A good quote from Phil Wainewright

Phil Wainewright is a consultant with Procullux Ventures and an advocate of "cloud computing" and the "Software as a Service" (SaaS) model.  We appreciate his (sometimes pugilistic) declamations on cloud computing, but we came across a paragraph of his this morning that we thought was worth quoting (with some emphasis added). You can find the original post (from November 15th, 2009) here.

Yet despite our understandable caution, it is far better to trust the cloud, where security and performance are continuously open to public scrutiny, where costs can be predictably mapped to actual value delivered and where the technology is constantly kept up-to-date for no extra cost or disruption to the customer. Provided the buyer makes proper due diligence and precautions, there is in my view no alternative form of computing that is more trustworthy.

Merry Christmas and Happy New Year From Populi

Merry Christmas From Populi

As 2009 draws to a close, all of us here at Populi want to extend to all of our customers and users our sincerest thanks for your business— and your comments, questions, and requests. We built Populi to make your life easier, and your feedback has honed every part of our company so that we can more faithfully fulfill our vision.
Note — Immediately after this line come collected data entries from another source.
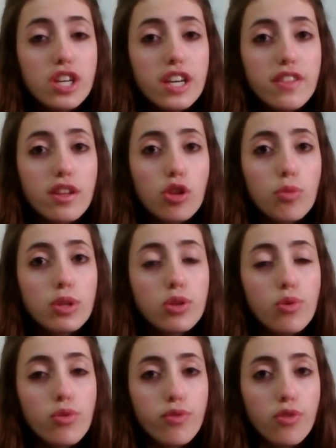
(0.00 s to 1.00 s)
During the Global
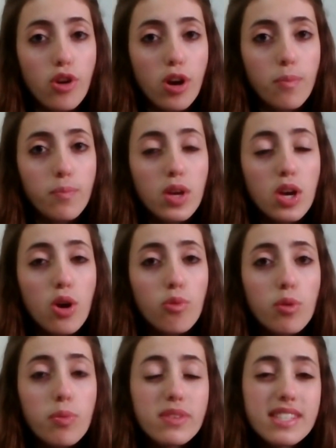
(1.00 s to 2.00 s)
Youth Forum,
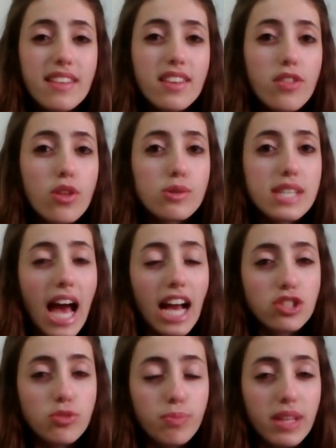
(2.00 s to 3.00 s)
we presented those
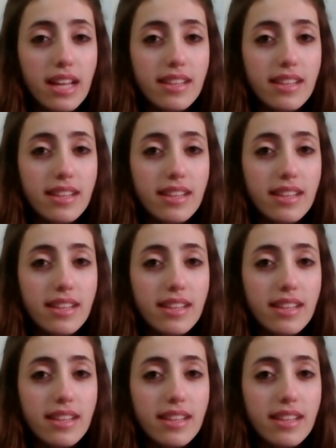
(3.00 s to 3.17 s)
action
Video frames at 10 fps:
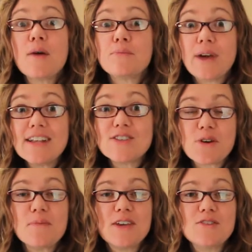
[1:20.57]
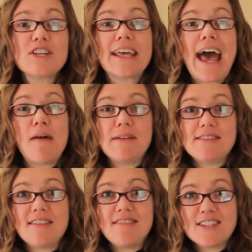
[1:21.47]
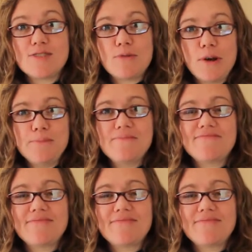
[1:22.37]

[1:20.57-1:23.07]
Brainstorming usually happens in this room.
We really are grateful.

From December 24th through January 1st, we'll all be working from home, keeping an eye out for support requests or anything else that comes along. On Monday, January 4th, we'll be back in the office, digging in to the work we have ahead of us in 2010.

Again, thank you for choosing Populi, and all of us here sincerely wish you all a Merry Christmas and a Happy New Year!
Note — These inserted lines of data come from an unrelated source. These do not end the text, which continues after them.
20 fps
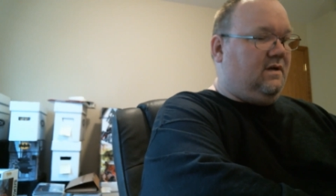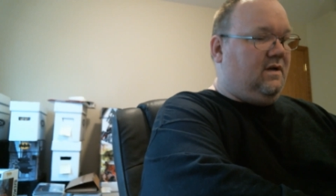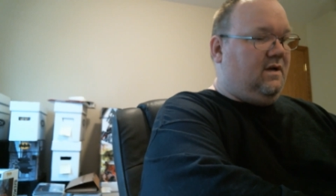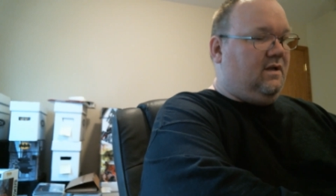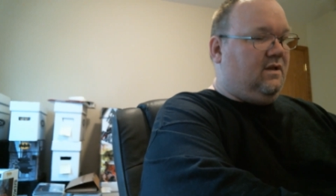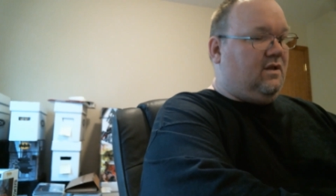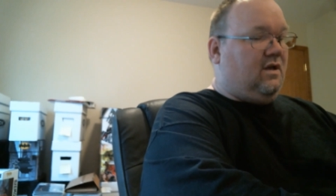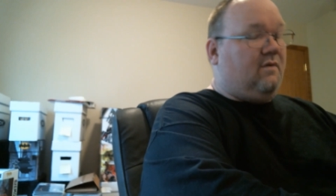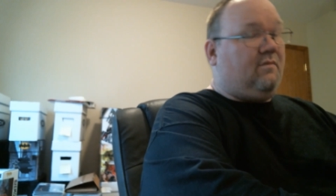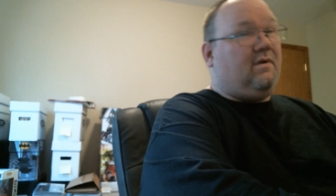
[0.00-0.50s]

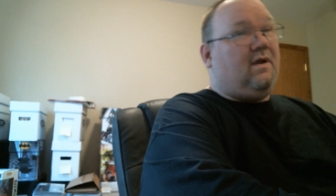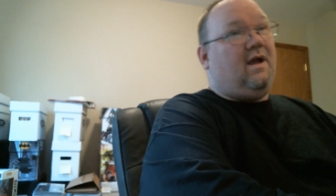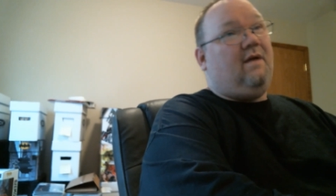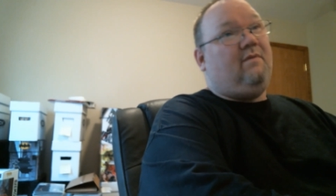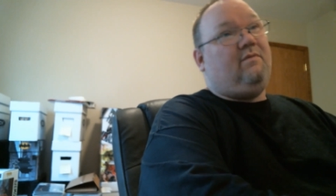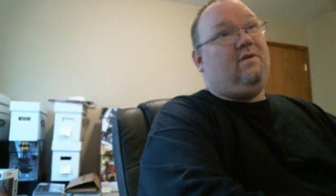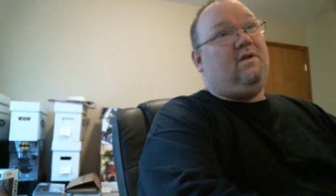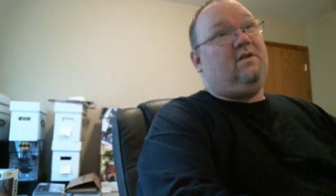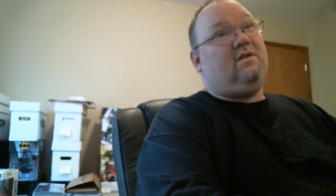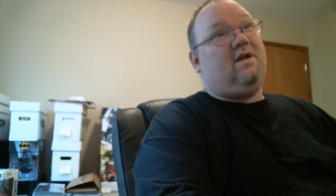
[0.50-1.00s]
sometimes
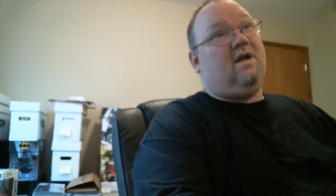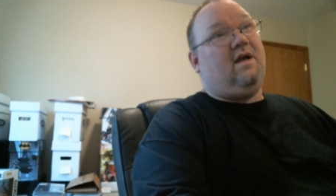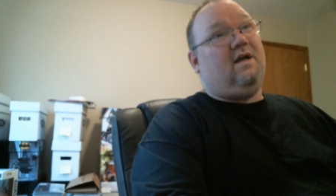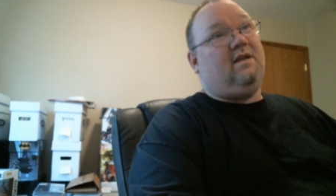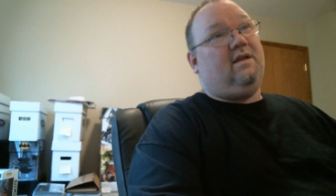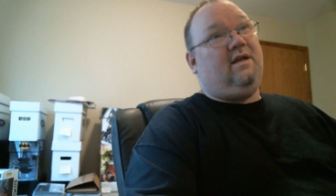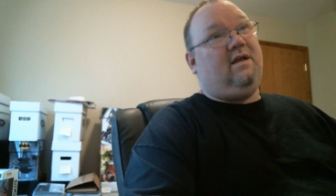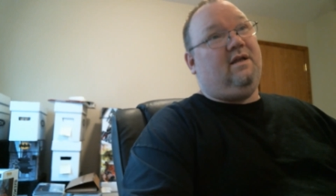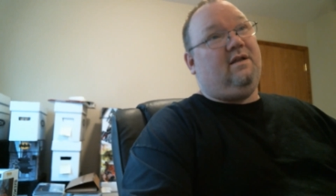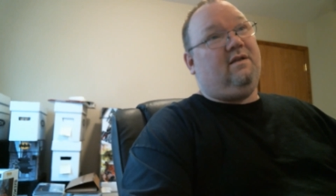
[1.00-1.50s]
you just got to
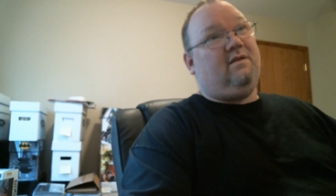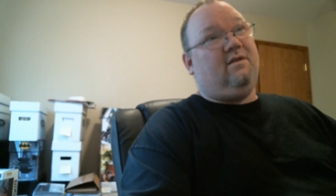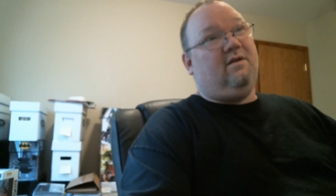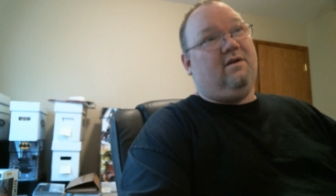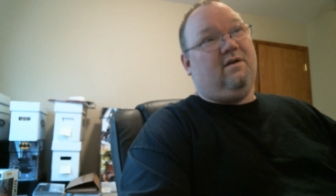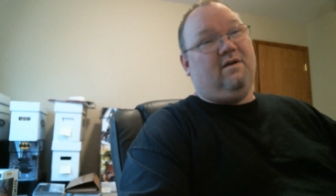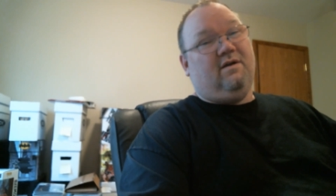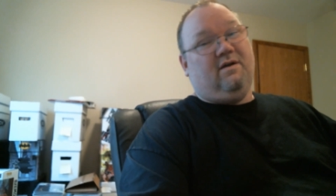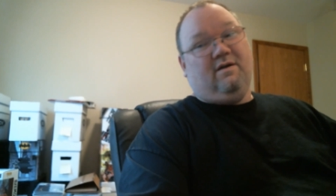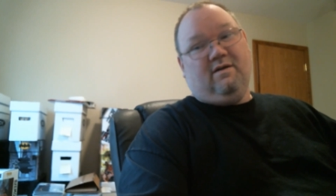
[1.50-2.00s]
get
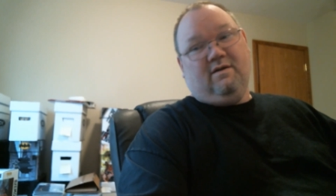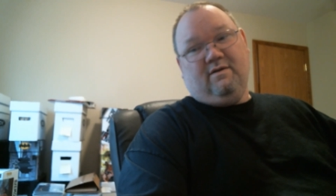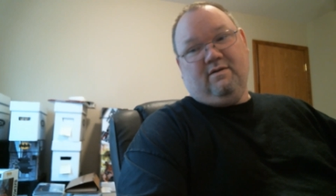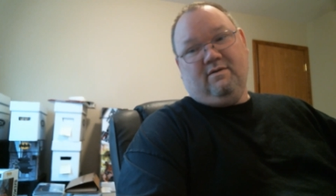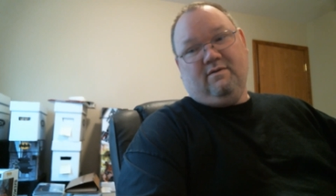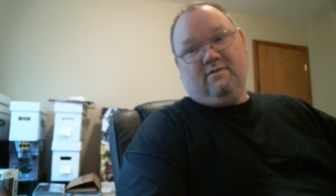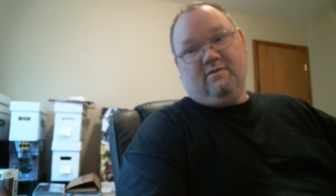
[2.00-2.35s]
the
New accounting features in Billing

Our Billing and Financial Aid users have probably noticed by now that we've re-jiggered Populi Billing a little bit. Here's a rundown of the new features.

  1. The new Chart of Accounts lets you define and manage all of your accounts directly, improving on our previous use of "external accounts" which reconciled Populi with your main accounting package.
  2. Piggybacking on that, by entering all your bank accounts as Asset accounts, you can record exactly where each student payment should be deposited.
  3. For deposit reconciliation, Populi's new General Ledger report lets you choose a custom timeframe and see the total debits and credits for that period. Assuming that payments have been recorded in the appropriate accounts, you can verify the amount of tuition/fees you're taking to the bank.
  4. Financial Aid awards are now linked to Liability accounts, allowing you to more accurately trace the flow of Financial Aid money from the source to the student.

Other, numerous improvements to Billing mean that Populi, used in concert with a good fund-based accounting package, will more fully manage your General Fund—in particular, your Accounts Receivable. And with the automation between Academics and Billing going even further, hopefully your day will be that much easier.

Lots of stuff, big and small, in the new Populi release

Our development guys put in a late night last night to push a number of updates live. This is a pretty far-reaching release, encompassing everything from minor interface-jiggering to substantial hardware updates. All in all, Populi is now more stable, quite a bit swifter, and more usable than it was the last time you logged in. We've got some of the higher-profile items listed after the jump, and a full list available for our users to read in our help system. Some of these updates trickled out over the past few weeks in response to customer needs, so maybe some of this is old news. Anyway, without further ado:

As mentioned before, we've adopted a Privacy Notice, Copyright Policy, and Terms of Service which govern the day-to-day use of Populi.

New servers: Our page hits have been doubling every month, and we’ve been experiencing some growing pains. So we've obtained a new server cluster which considerably improves our speed and stability, while also affording us some much-needed room to grow. These upgrades included a brand-new, dedicated Email server. Email is a storage and performance hog, and putting it on its own server substantially streamlines the workload for our other servers. Email's a lot snappier, and so is Populi as a whole.

Unicode Support: Need to write an email in, say, Hebrew? Now you can. We've added UTF-8/Unicode support to Email (and throughout Populi, for that matter).

We've beefed up course cloning so it better reflects and enables the kind of usage our customers need from this feature. Faculty can now clone courses right from the course instance page, with the ability to clone only specific items. Even bigger, Registrars can use the new Import Courses feature to clone some or all courses from one academic term to another. Populate an entire term with courses in a few clicks. You can even include course data (assignments, reading lists, etc. ... everything but faculty, students, and schedule) in the import.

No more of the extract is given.